-- Your assignment --
Reproduce each line below precisely. Drop the pictures.

-- Exercise data --
::::

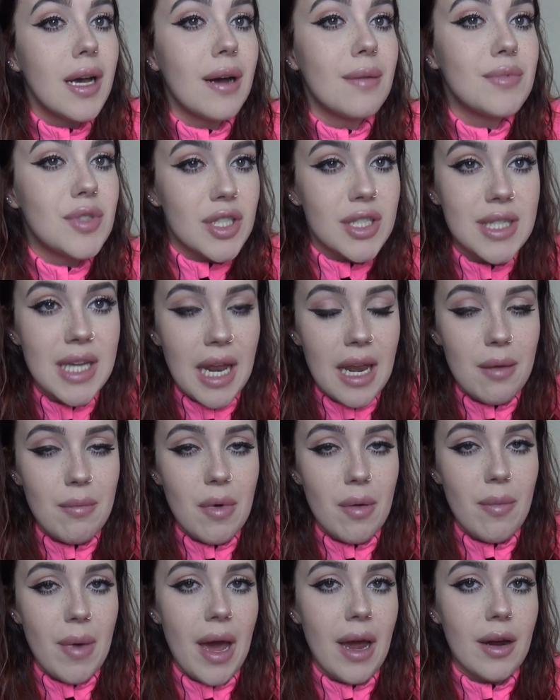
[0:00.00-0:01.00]
I'm just getting
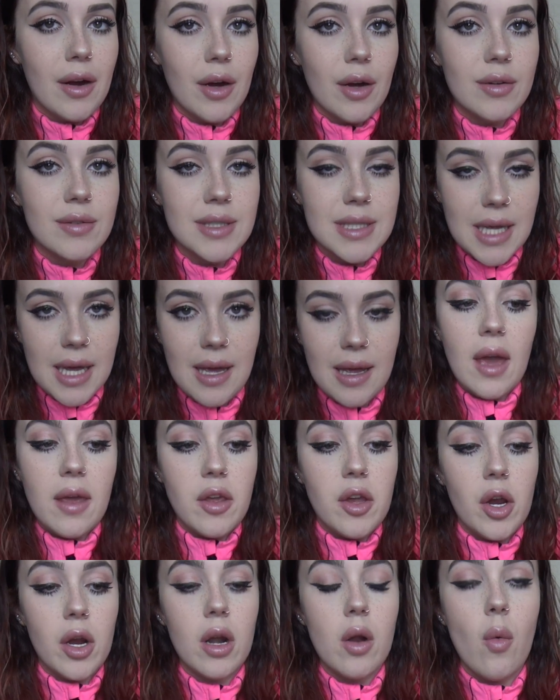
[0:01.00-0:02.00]
my macros
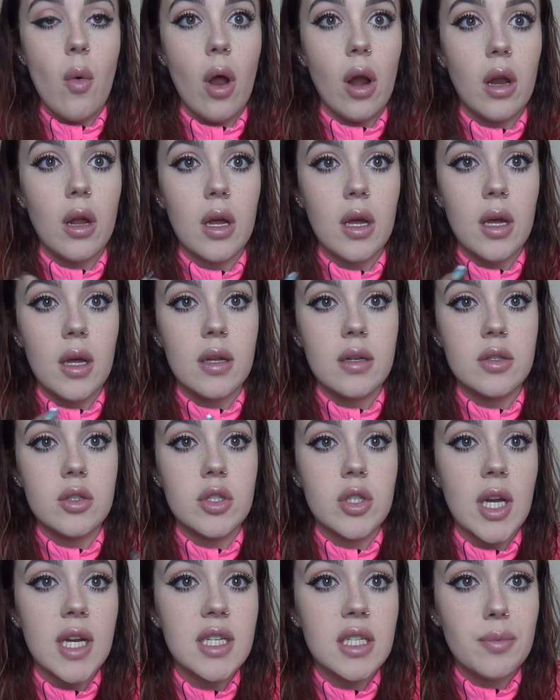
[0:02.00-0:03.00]
in. You're going to want to
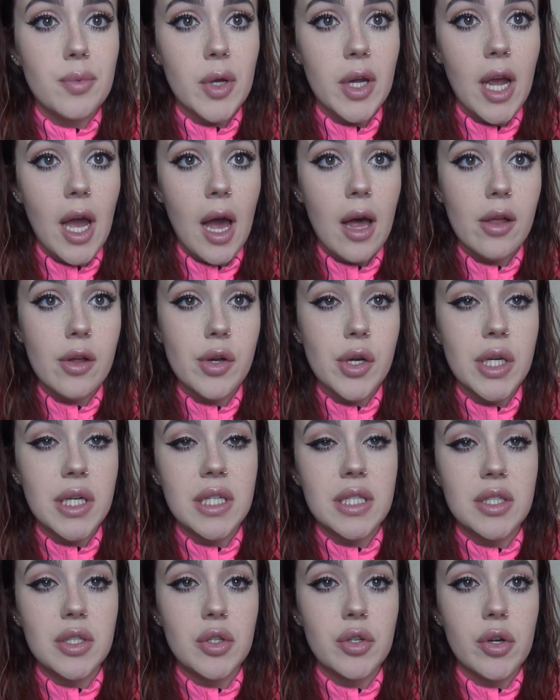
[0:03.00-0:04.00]
change up your
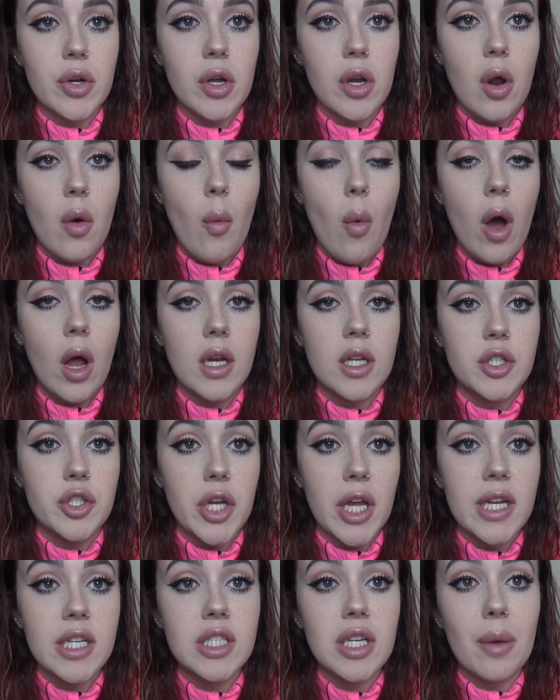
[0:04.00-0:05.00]
calories. You're going to want to
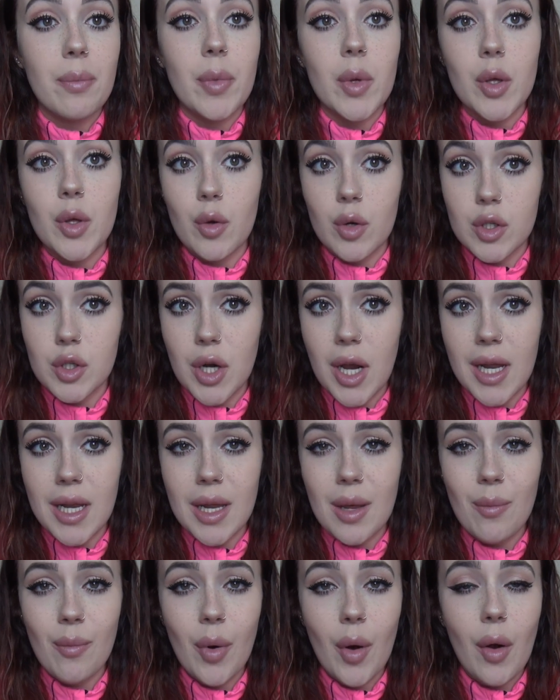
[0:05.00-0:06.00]
change up your
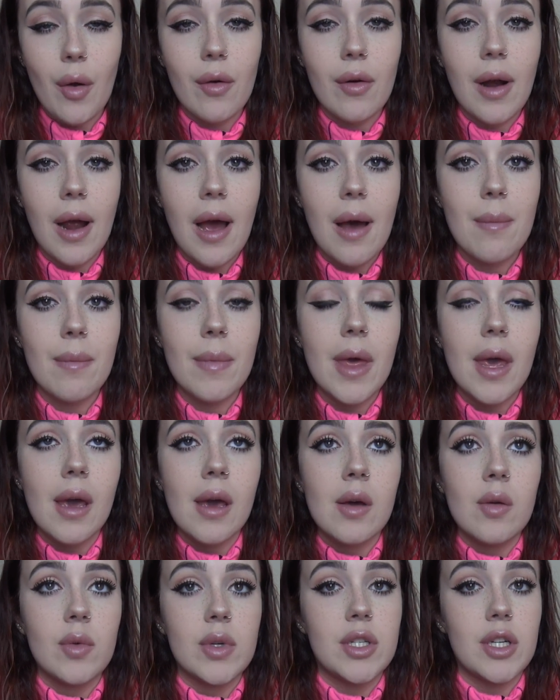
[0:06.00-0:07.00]
training program,
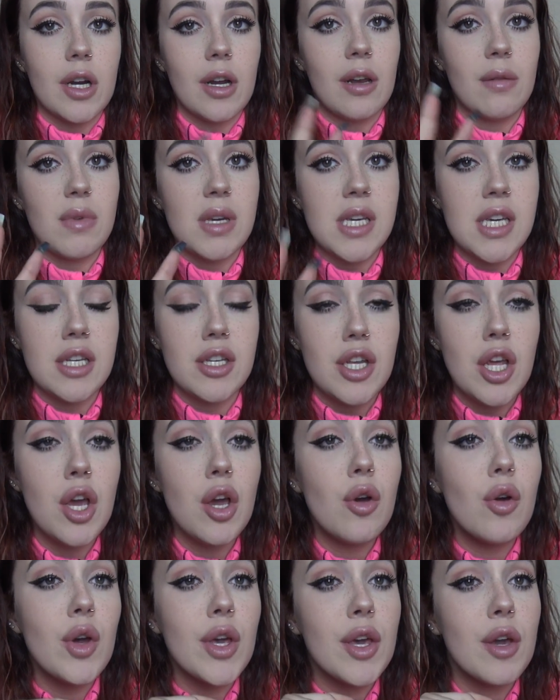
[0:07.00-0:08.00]
which are going to be
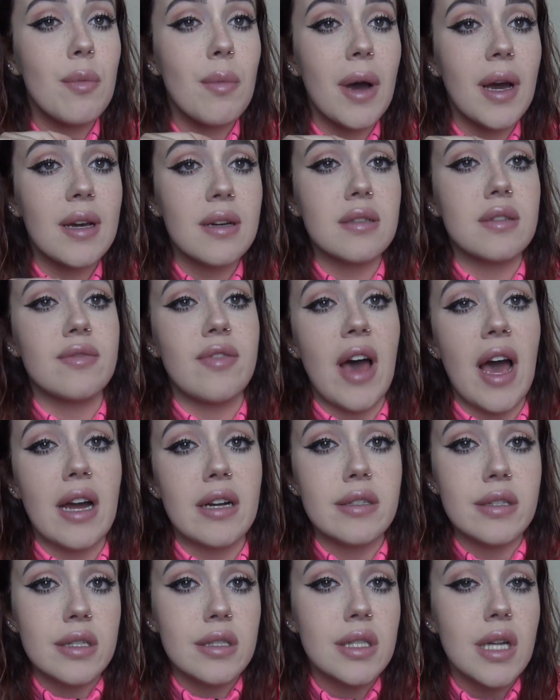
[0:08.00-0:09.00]
two humongous
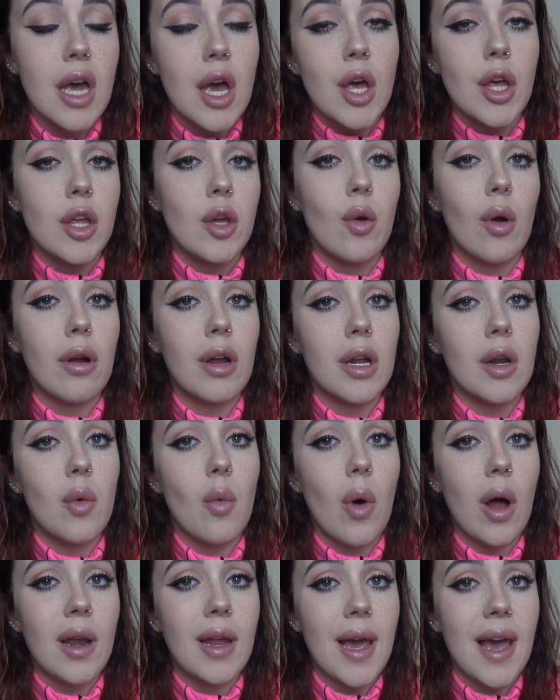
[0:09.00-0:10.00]
factors. You're going
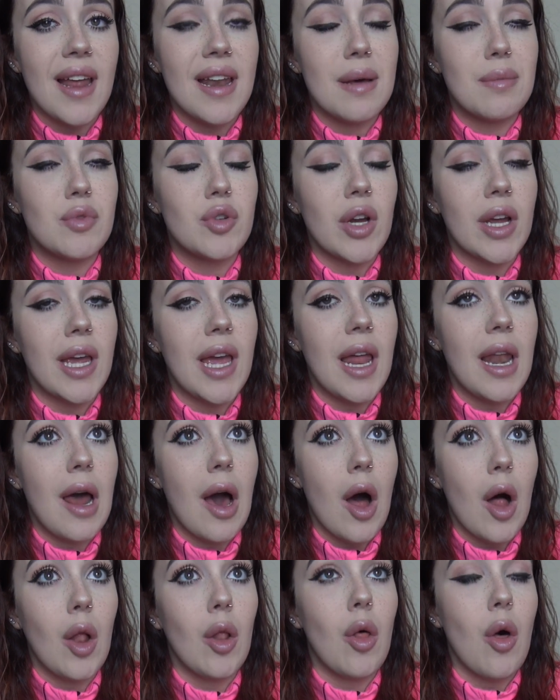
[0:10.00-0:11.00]
to want to end up drinking
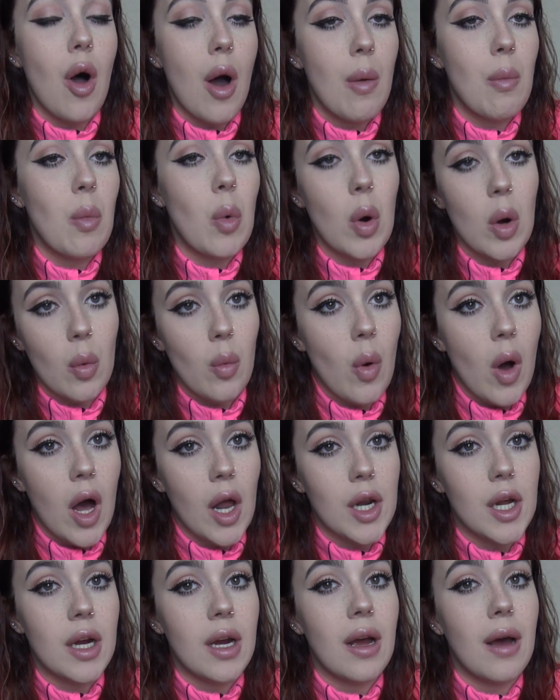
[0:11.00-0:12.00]
a lot more
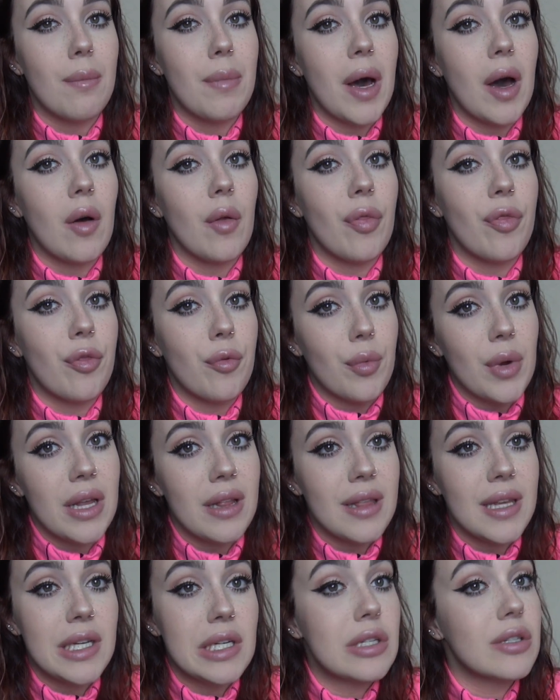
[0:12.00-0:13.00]
water. About 3
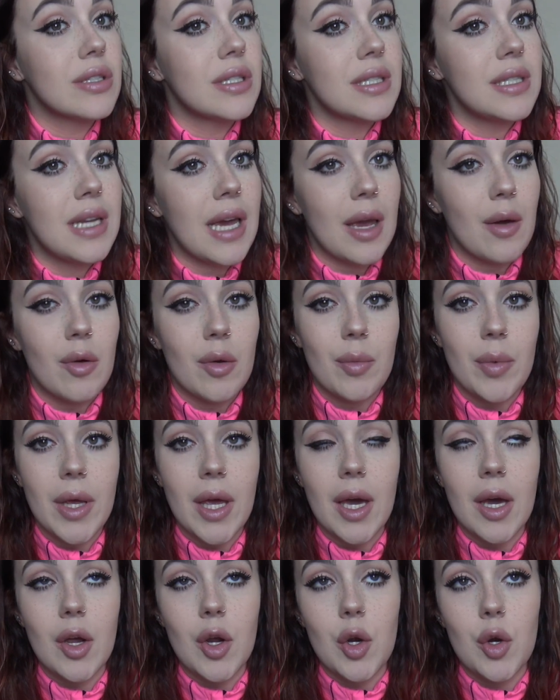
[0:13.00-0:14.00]
liters a day would
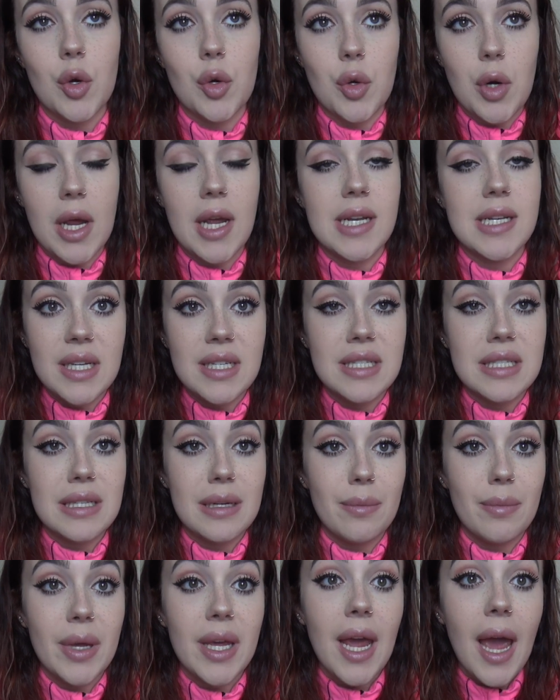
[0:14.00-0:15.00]
be a great place
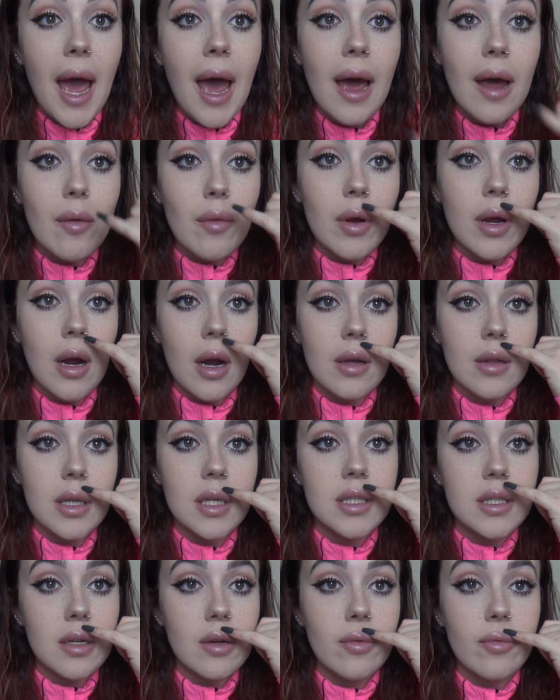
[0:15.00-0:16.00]
to be at,
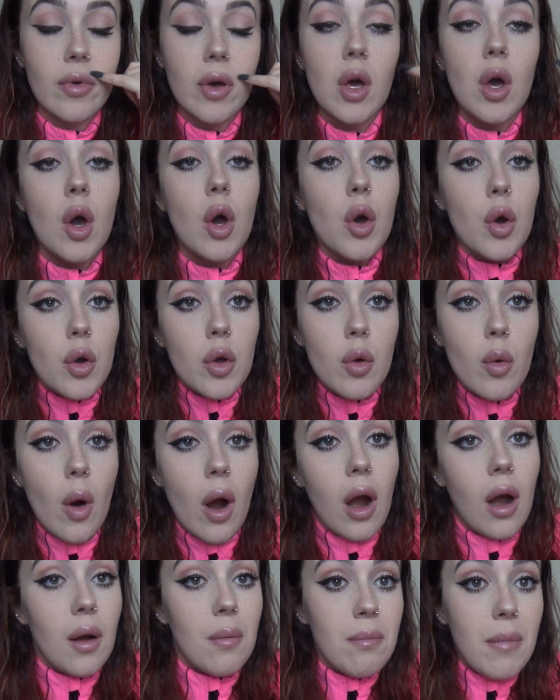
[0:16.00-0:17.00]
regardless of who you
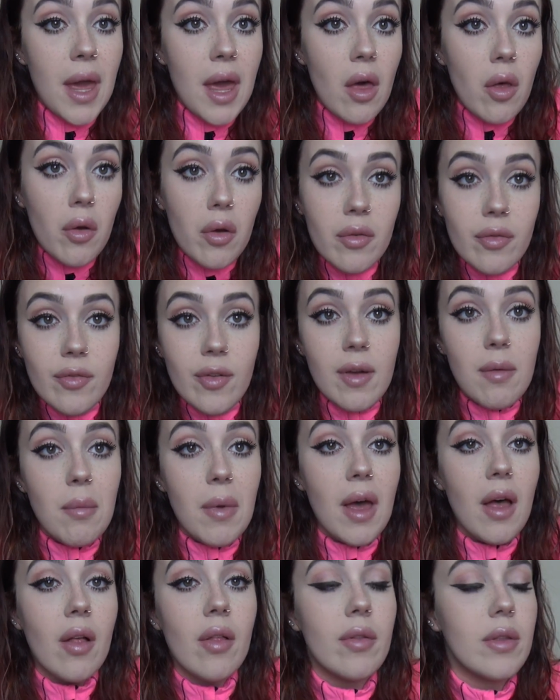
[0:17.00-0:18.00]
are, male or
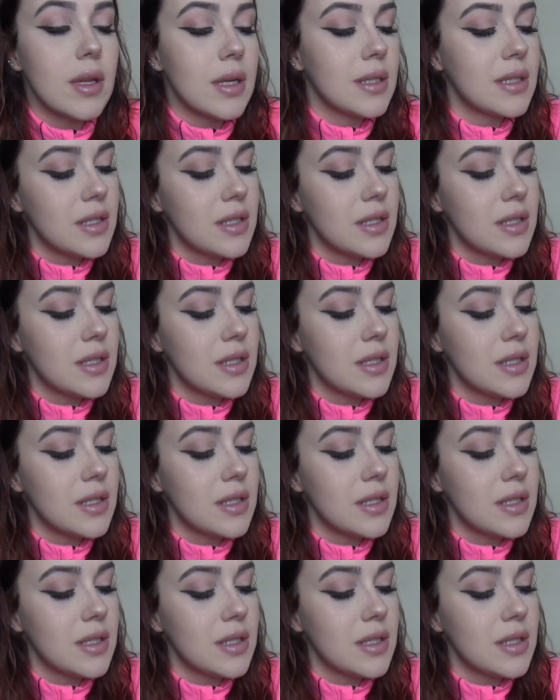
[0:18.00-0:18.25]
female.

::::

-- Task response --
[0:00.00-0:01.00]
I'm just getting
[0:01.00-0:02.00]
my macros
[0:02.00-0:03.00]
in. You're going to want to
[0:03.00-0:04.00]
change up your
[0:04.00-0:05.00]
calories. You're going to want to
[0:05.00-0:06.00]
change up your
[0:06.00-0:07.00]
training program,
[0:07.00-0:08.00]
which are going to be
[0:08.00-0:09.00]
two humongous
[0:09.00-0:10.00]
factors. You're going
[0:10.00-0:11.00]
to want to end up drinking
[0:11.00-0:12.00]
a lot more
[0:12.00-0:13.00]
water. About 3
[0:13.00-0:14.00]
liters a day would
[0:14.00-0:15.00]
be a great place
[0:15.00-0:16.00]
to be at,
[0:16.00-0:17.00]
regardless of who you
[0:17.00-0:18.00]
are, male or
[0:18.00-0:18.25]
female.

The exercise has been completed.